SUPPLIED RECORDS ->
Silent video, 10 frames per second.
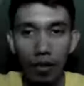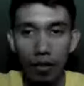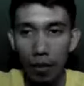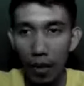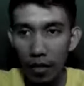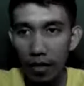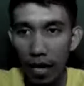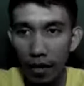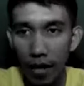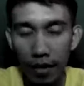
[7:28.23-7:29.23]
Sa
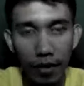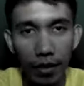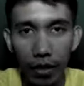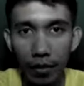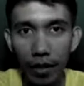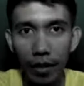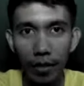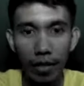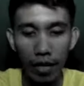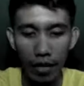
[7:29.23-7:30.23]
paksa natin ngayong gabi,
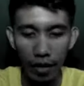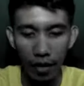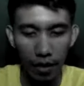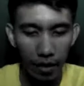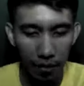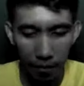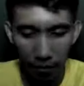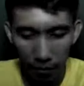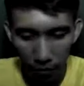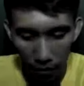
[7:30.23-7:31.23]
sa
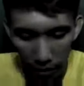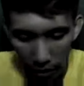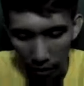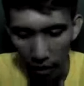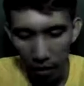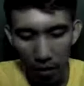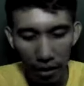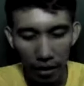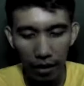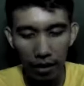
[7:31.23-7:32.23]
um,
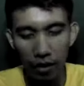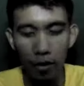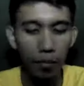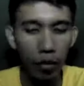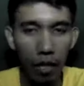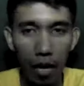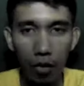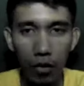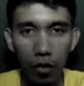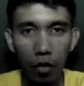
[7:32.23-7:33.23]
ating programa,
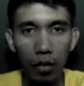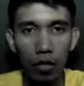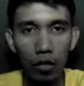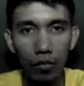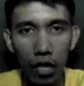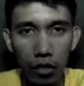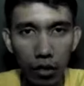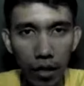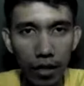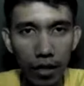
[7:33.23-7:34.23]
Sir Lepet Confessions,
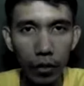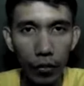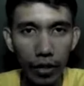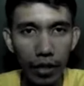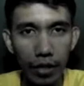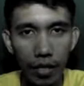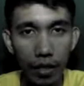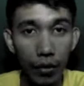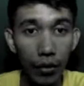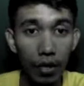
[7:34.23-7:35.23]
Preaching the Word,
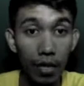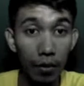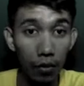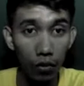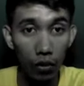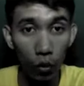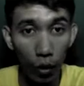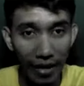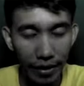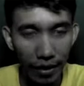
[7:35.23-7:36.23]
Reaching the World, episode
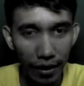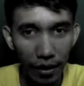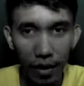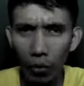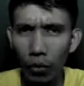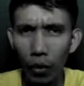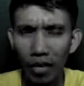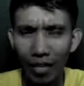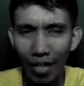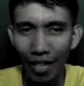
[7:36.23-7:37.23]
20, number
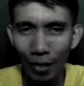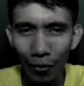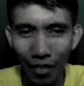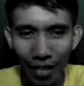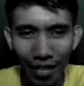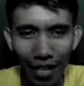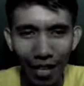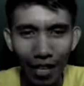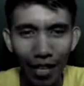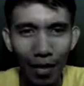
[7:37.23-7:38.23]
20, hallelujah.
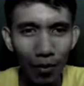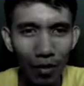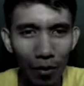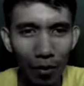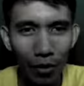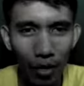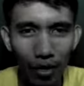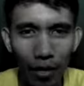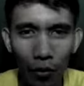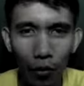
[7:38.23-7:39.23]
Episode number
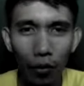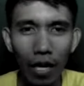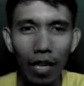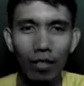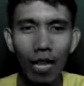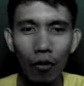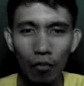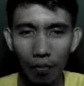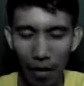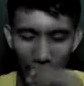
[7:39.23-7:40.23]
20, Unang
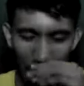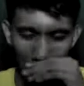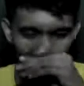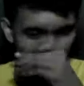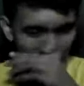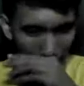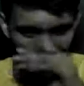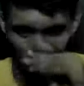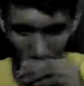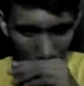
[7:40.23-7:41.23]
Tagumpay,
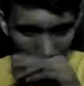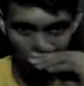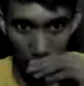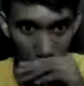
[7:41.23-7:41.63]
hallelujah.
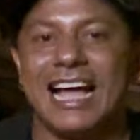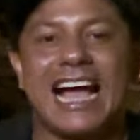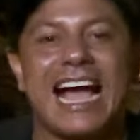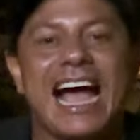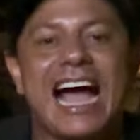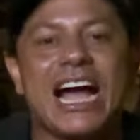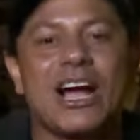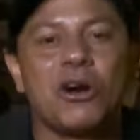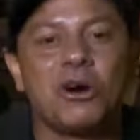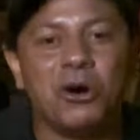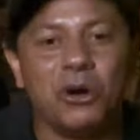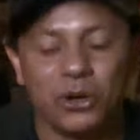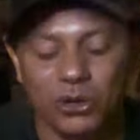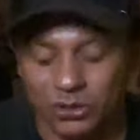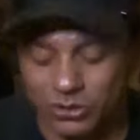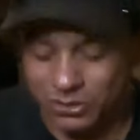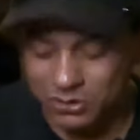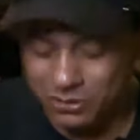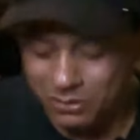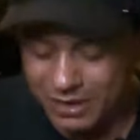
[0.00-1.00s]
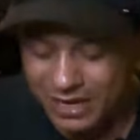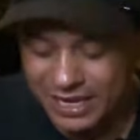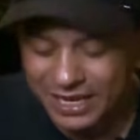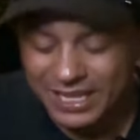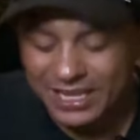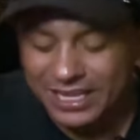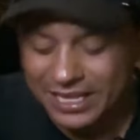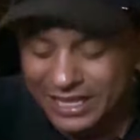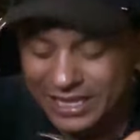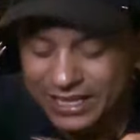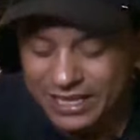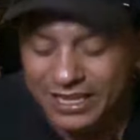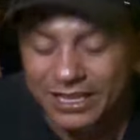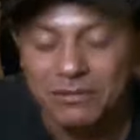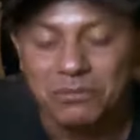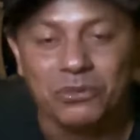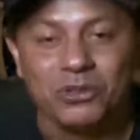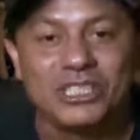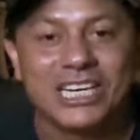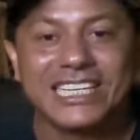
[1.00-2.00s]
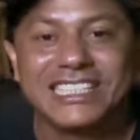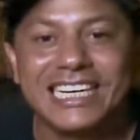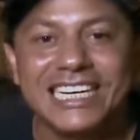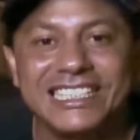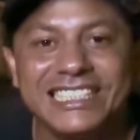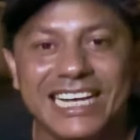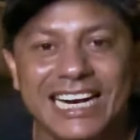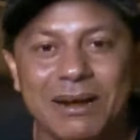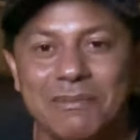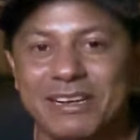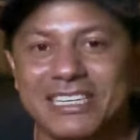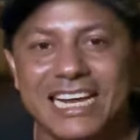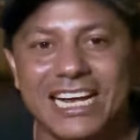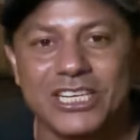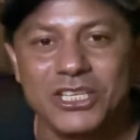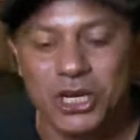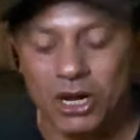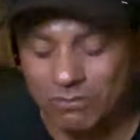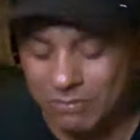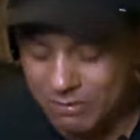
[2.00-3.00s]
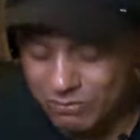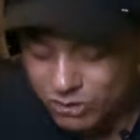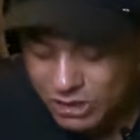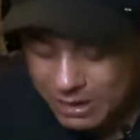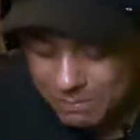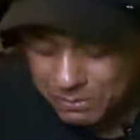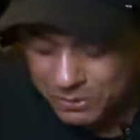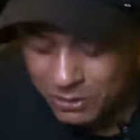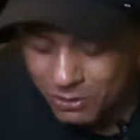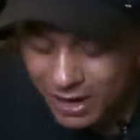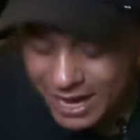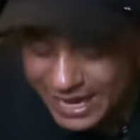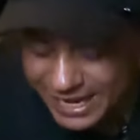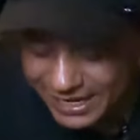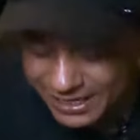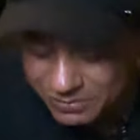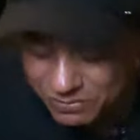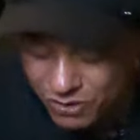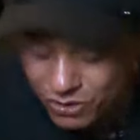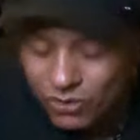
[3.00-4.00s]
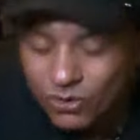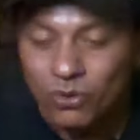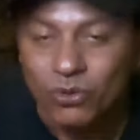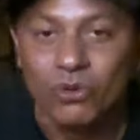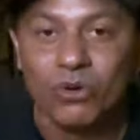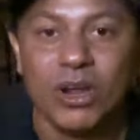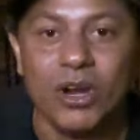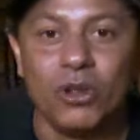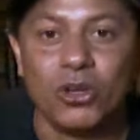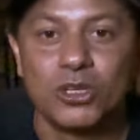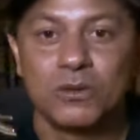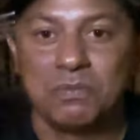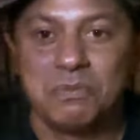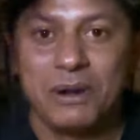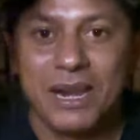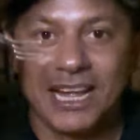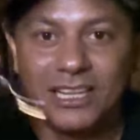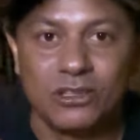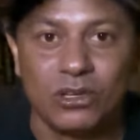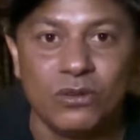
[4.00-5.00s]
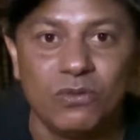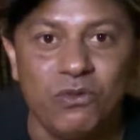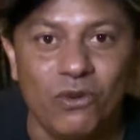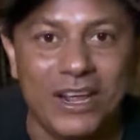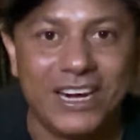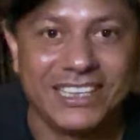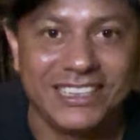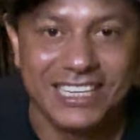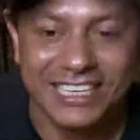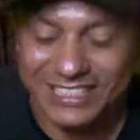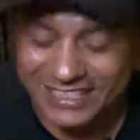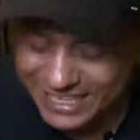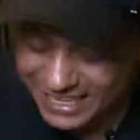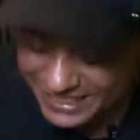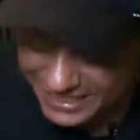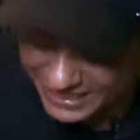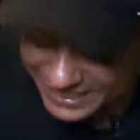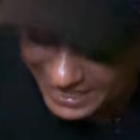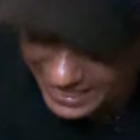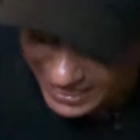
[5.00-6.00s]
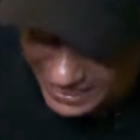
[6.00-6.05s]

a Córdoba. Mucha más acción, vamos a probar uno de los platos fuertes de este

TASK DIRECTIONS -> All that belongs in the answer is the lines from the line with "[7:37.23-7:38.23]" through the closing line of the entries, inclusive, transcribed exactly and free of pictures.

RESPONSE TO THE TASK ->
[7:37.23-7:38.23]
20, hallelujah.
[7:38.23-7:39.23]
Episode number
[7:39.23-7:40.23]
20, Unang
[7:40.23-7:41.23]
Tagumpay,
[7:41.23-7:41.63]
hallelujah.
[0.00-1.00s]
[1.00-2.00s]
[2.00-3.00s]
[3.00-4.00s]
[4.00-5.00s]
[5.00-6.00s]
[6.00-6.05s]

a Córdoba. Mucha más acción, vamos a probar uno de los platos fuertes de este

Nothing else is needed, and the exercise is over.